> [Activity]: Nothing but the data, repeated exactly, belongs in the answer.

> [Stored data]:
········
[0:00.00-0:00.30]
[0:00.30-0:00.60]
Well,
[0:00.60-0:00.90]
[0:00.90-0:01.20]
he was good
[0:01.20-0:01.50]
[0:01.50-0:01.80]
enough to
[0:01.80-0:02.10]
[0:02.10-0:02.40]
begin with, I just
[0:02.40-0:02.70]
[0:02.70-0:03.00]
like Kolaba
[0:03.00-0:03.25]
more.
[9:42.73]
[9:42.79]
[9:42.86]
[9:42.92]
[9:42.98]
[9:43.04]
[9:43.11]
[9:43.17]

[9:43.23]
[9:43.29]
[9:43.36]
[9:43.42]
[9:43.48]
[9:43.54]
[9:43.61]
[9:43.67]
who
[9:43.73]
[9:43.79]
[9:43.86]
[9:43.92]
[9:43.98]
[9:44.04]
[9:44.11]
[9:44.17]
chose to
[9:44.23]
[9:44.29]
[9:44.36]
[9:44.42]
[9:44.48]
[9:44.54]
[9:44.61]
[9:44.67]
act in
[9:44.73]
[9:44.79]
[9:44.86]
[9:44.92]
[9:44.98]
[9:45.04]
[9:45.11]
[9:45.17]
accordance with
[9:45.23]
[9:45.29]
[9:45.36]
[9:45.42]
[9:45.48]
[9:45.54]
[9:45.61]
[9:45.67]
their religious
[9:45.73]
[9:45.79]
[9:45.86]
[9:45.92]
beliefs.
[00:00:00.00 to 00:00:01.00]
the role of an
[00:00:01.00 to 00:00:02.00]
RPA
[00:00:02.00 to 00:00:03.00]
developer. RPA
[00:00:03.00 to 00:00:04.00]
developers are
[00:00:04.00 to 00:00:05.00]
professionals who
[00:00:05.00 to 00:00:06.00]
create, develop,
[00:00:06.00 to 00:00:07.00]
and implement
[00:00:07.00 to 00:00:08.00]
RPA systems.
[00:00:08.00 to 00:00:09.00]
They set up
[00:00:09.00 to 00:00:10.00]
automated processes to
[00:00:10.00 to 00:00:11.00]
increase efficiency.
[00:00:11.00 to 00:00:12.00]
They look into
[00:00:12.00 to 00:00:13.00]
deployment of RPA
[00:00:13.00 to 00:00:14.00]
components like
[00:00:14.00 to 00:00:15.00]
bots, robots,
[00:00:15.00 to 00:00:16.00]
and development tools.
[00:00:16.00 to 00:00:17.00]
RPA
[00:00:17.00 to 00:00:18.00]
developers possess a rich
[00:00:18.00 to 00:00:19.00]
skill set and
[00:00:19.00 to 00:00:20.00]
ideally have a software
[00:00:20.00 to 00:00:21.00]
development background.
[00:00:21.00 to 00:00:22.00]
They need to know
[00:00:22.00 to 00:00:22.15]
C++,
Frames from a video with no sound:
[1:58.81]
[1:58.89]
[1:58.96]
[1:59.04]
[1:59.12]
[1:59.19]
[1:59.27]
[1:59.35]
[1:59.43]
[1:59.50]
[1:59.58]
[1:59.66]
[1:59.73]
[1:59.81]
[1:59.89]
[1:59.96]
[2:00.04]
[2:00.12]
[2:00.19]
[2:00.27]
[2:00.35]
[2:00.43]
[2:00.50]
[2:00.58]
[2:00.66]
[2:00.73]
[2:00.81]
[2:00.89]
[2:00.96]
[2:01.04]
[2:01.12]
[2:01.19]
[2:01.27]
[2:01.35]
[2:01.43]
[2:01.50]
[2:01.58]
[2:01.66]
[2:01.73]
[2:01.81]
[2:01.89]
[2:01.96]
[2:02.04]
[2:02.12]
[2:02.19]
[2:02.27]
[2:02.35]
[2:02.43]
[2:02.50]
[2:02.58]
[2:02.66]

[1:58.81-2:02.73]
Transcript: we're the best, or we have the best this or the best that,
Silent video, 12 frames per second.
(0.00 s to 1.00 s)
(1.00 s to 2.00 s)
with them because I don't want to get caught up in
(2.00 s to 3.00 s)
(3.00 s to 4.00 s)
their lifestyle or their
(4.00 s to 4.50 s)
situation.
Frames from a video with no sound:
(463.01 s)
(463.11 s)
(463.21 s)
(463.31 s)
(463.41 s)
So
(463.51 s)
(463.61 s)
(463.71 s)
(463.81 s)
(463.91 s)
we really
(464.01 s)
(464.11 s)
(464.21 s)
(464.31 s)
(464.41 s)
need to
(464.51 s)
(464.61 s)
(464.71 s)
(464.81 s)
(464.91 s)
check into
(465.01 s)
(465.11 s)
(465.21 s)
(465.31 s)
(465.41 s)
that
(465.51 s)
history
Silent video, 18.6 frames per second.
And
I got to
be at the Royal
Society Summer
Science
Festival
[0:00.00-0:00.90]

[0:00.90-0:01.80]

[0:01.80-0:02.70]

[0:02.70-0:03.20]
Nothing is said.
········
> [Answer for the task]:
[0:00.00-0:00.30]
[0:00.30-0:00.60]
Well,
[0:00.60-0:00.90]
[0:00.90-0:01.20]
he was good
[0:01.20-0:01.50]
[0:01.50-0:01.80]
enough to
[0:01.80-0:02.10]
[0:02.10-0:02.40]
begin with, I just
[0:02.40-0:02.70]
[0:02.70-0:03.00]
like Kolaba
[0:03.00-0:03.25]
more.
[9:42.73]
[9:42.79]
[9:42.86]
[9:42.92]
[9:42.98]
[9:43.04]
[9:43.11]
[9:43.17]

[9:43.23]
[9:43.29]
[9:43.36]
[9:43.42]
[9:43.48]
[9:43.54]
[9:43.61]
[9:43.67]
who
[9:43.73]
[9:43.79]
[9:43.86]
[9:43.92]
[9:43.98]
[9:44.04]
[9:44.11]
[9:44.17]
chose to
[9:44.23]
[9:44.29]
[9:44.36]
[9:44.42]
[9:44.48]
[9:44.54]
[9:44.61]
[9:44.67]
act in
[9:44.73]
[9:44.79]
[9:44.86]
[9:44.92]
[9:44.98]
[9:45.04]
[9:45.11]
[9:45.17]
accordance with
[9:45.23]
[9:45.29]
[9:45.36]
[9:45.42]
[9:45.48]
[9:45.54]
[9:45.61]
[9:45.67]
their religious
[9:45.73]
[9:45.79]
[9:45.86]
[9:45.92]
beliefs.
[00:00:00.00 to 00:00:01.00]
the role of an
[00:00:01.00 to 00:00:02.00]
RPA
[00:00:02.00 to 00:00:03.00]
developer. RPA
[00:00:03.00 to 00:00:04.00]
developers are
[00:00:04.00 to 00:00:05.00]
professionals who
[00:00:05.00 to 00:00:06.00]
create, develop,
[00:00:06.00 to 00:00:07.00]
and implement
[00:00:07.00 to 00:00:08.00]
RPA systems.
[00:00:08.00 to 00:00:09.00]
They set up
[00:00:09.00 to 00:00:10.00]
automated processes to
[00:00:10.00 to 00:00:11.00]
increase efficiency.
[00:00:11.00 to 00:00:12.00]
They look into
[00:00:12.00 to 00:00:13.00]
deployment of RPA
[00:00:13.00 to 00:00:14.00]
components like
[00:00:14.00 to 00:00:15.00]
bots, robots,
[00:00:15.00 to 00:00:16.00]
and development tools.
[00:00:16.00 to 00:00:17.00]
RPA
[00:00:17.00 to 00:00:18.00]
developers possess a rich
[00:00:18.00 to 00:00:19.00]
skill set and
[00:00:19.00 to 00:00:20.00]
ideally have a software
[00:00:20.00 to 00:00:21.00]
development background.
[00:00:21.00 to 00:00:22.00]
They need to know
[00:00:22.00 to 00:00:22.15]
C++,
Frames from a video with no sound:
[1:58.81]
[1:58.89]
[1:58.96]
[1:59.04]
[1:59.12]
[1:59.19]
[1:59.27]
[1:59.35]
[1:59.43]
[1:59.50]
[1:59.58]
[1:59.66]
[1:59.73]
[1:59.81]
[1:59.89]
[1:59.96]
[2:00.04]
[2:00.12]
[2:00.19]
[2:00.27]
[2:00.35]
[2:00.43]
[2:00.50]
[2:00.58]
[2:00.66]
[2:00.73]
[2:00.81]
[2:00.89]
[2:00.96]
[2:01.04]
[2:01.12]
[2:01.19]
[2:01.27]
[2:01.35]
[2:01.43]
[2:01.50]
[2:01.58]
[2:01.66]
[2:01.73]
[2:01.81]
[2:01.89]
[2:01.96]
[2:02.04]
[2:02.12]
[2:02.19]
[2:02.27]
[2:02.35]
[2:02.43]
[2:02.50]
[2:02.58]
[2:02.66]

[1:58.81-2:02.73]
Transcript: we're the best, or we have the best this or the best that,
Silent video, 12 frames per second.
(0.00 s to 1.00 s)
(1.00 s to 2.00 s)
with them because I don't want to get caught up in
(2.00 s to 3.00 s)
(3.00 s to 4.00 s)
their lifestyle or their
(4.00 s to 4.50 s)
situation.
Frames from a video with no sound:
(463.01 s)
(463.11 s)
(463.21 s)
(463.31 s)
(463.41 s)
So
(463.51 s)
(463.61 s)
(463.71 s)
(463.81 s)
(463.91 s)
we really
(464.01 s)
(464.11 s)
(464.21 s)
(464.31 s)
(464.41 s)
need to
(464.51 s)
(464.61 s)
(464.71 s)
(464.81 s)
(464.91 s)
check into
(465.01 s)
(465.11 s)
(465.21 s)
(465.31 s)
(465.41 s)
that
(465.51 s)
history
Silent video, 18.6 frames per second.
And
I got to
be at the Royal
Society Summer
Science
Festival
[0:00.00-0:00.90]

[0:00.90-0:01.80]

[0:01.80-0:02.70]

[0:02.70-0:03.20]
Nothing is said.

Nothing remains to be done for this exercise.